Marta Morais da Costa

Estava eu posta em sossego aposentadorial quando li o anúncio do lançamento de um livro do historiador Peter Burke. O título veio ao encontro de uns pensamentos meus, meio mórbidos, sobre o assunto: Ignorância. Uma história global. Tornou-se imediatamente um sonho de consumo.
Traindo meu amor por livrarias, entrei no site proibido e catei esta maçã do Bem e do Mal, trazendo num voo de alcíone o livro pra perto de mim.
Não o devorei porque o prato é suculento, substancial, substantivo. Consumi aos poucos, até porque a quantidade de informações é para um banquete pantagruélico.
Cá esteve durante dias comigo o livro sobre a ignorância escrito por Peter Burke em edição de 2022 pela Yale University Press, traduzido por Rodrigo Seabra e pela editado Vestígio, com uma apresentação bacana de Renato Janine Ribeiro. Coisa fina, que só vem reforçar em mim o Sócrates de “Só sei que nada sei.”
Degustei, terminei, dei tempo para uma deglutição lenta – meu médico me ensinou que é como devo ler a vida. Hoje, desejo atendido, leitura assimilada, brotou a vontade de escrever sobre o livro.
O que posso dizer de um livro que tem a seguinte dedicatória? “Para os professores deste mundo, heróis e heroínas na tentativa diária de remediar a ignorância.” Não tenho razão de cair de amores por ele?
Ponho aqui o sumário do livro na esperança de fisgar outros leitores para darem vida a seus conteúdos.
Parte I: A ignorância na sociedade
- O que é a ignorância?
- Filósofos e a ignorância
- Ignorância coletiva
- Estudando a ignorância
- Histórias da ignorância
- A ignorância da religião
- A ignorância da ciência
- A ignorância da geografia
Parte II: Consequências da ignorância
9. A ignorância na guerra
10. A ignorância nos negócios
11 A ignorância na política
12 Surpresas e catástrofes
13 Segredos e mentiras
14 Futuros incertos
15 Ignorando o passado
Conclusão: o novo conhecimento e a nova ignorância
Peter Burke faz deste um livro daqueles que não nos deixa do mesmo tamanho intelectual ao seu término. Sua leitura conduz a verbos como aprender, ampliar, questionar. Os exemplos históricos são, ao mesmo tempo, informações, advertências e material para reflexão.

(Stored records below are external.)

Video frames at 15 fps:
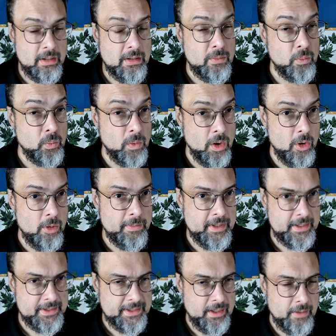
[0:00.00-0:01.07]
Rome
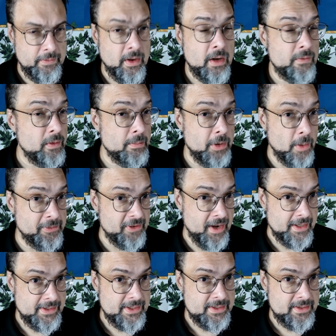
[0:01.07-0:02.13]
itself, from Pope
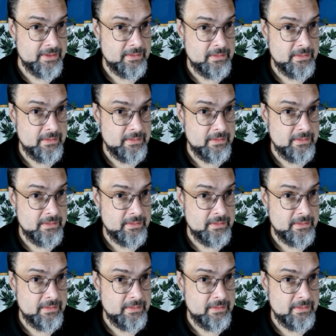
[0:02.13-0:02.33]
Francis.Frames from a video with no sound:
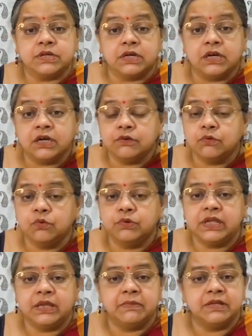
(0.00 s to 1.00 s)
her
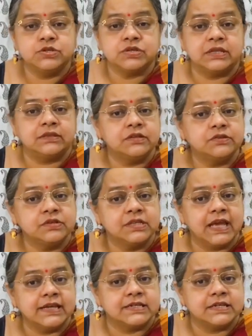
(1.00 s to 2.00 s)
own image in the
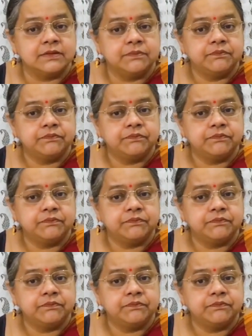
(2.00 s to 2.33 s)
society.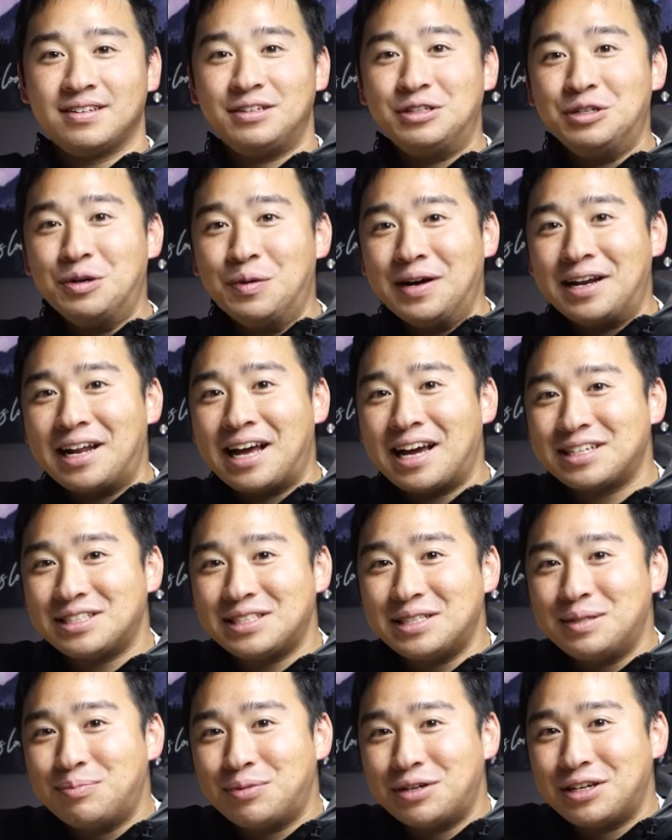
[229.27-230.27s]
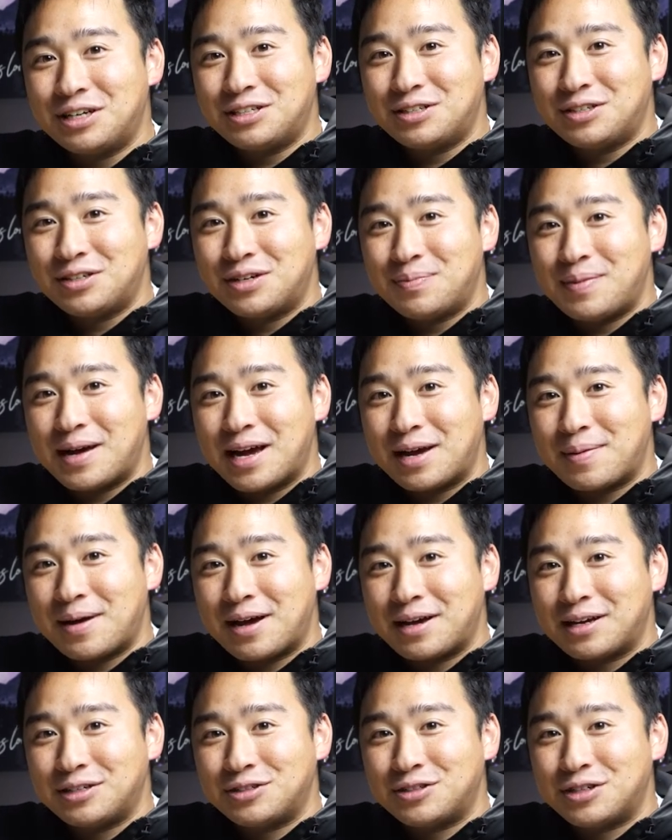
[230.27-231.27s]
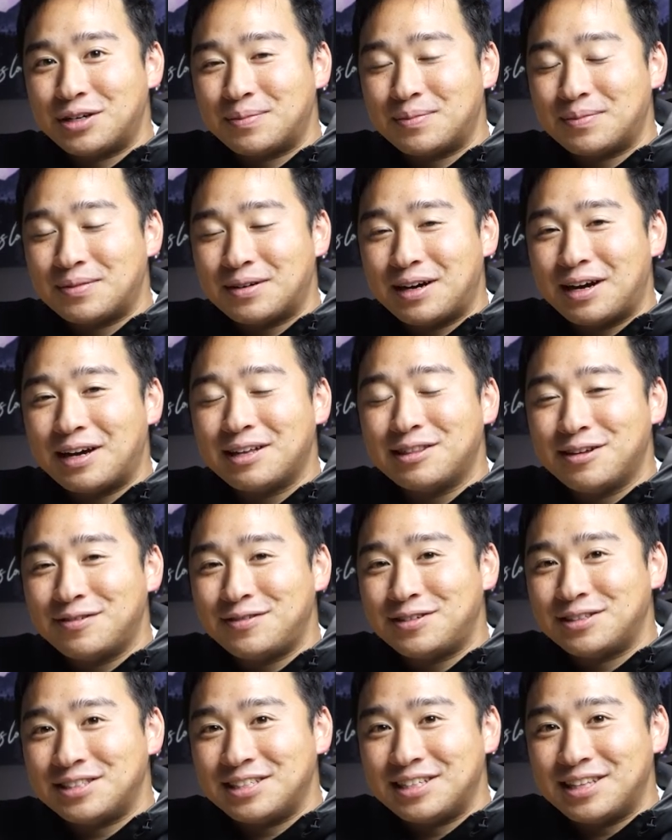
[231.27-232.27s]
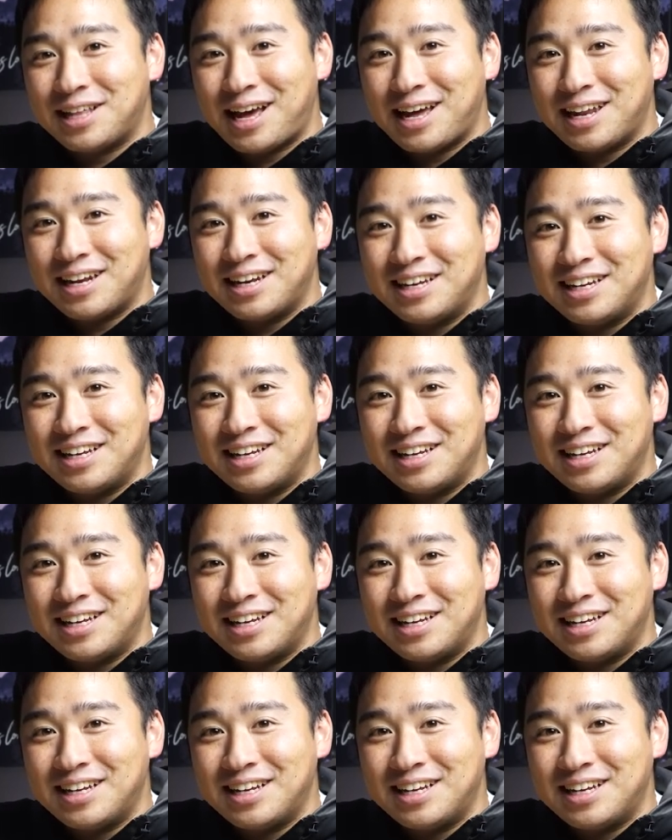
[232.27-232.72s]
You know what? Actually bring it to your backpacking trip. I'd love to see that.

A primeira parte se responsabiliza por, didaticamente, conduzir o leitor pela mão para fazê-lo vislumbrar os campos vastos da ignorância e das intenções de mantê-la viva e acesa para disso tirar proveito. É um painel amplo e comprovado de que a ignorância não é somente desconhecer fatos e procedimentos em áreas do saber humano. Ela é, acima de tudo, um instrumento ideológico e um recurso de resultado quase seguro para reduzir o humano em nós.
A segunda parte, mais dolorida para a leitura e conhecimento, mostra, com minúcias, fotos e ampla bibliografia, o porquê de catástrofes que se abateram sobre povos e civilizações, bem como abre um amplo espectro de perguntas a respeito do que poderá ser o futuro à nossa frente. E até mesmo o quanto esse futuro pode ser retrógrado.
O Brasil está presente em vários momentos do livro e quase nunca com sua face “risonha e franca”. Nada de futebol, carnaval e praias deslumbrantes.
Também não estão no livro apenas fatos de um passado milenar. Até a pandemia de SARS Covid 19 estende seu manto maléfico na forma do negacionismo da ciência.
Evitando intencionalmente dar um spoiler da obra, estas poucas palavras são antes um convite para a leitura, um convite para refletir e lutar nas hostes daqueles que, com ou sem diploma, educam, combatem por vezes com poucos recursos e forças a ignorância.
Sugestão de leitura:
Peter Burke. Ignorância: uma história global. Tradução Rodrigo Seabra. São Paulo: Vestígio, 2023.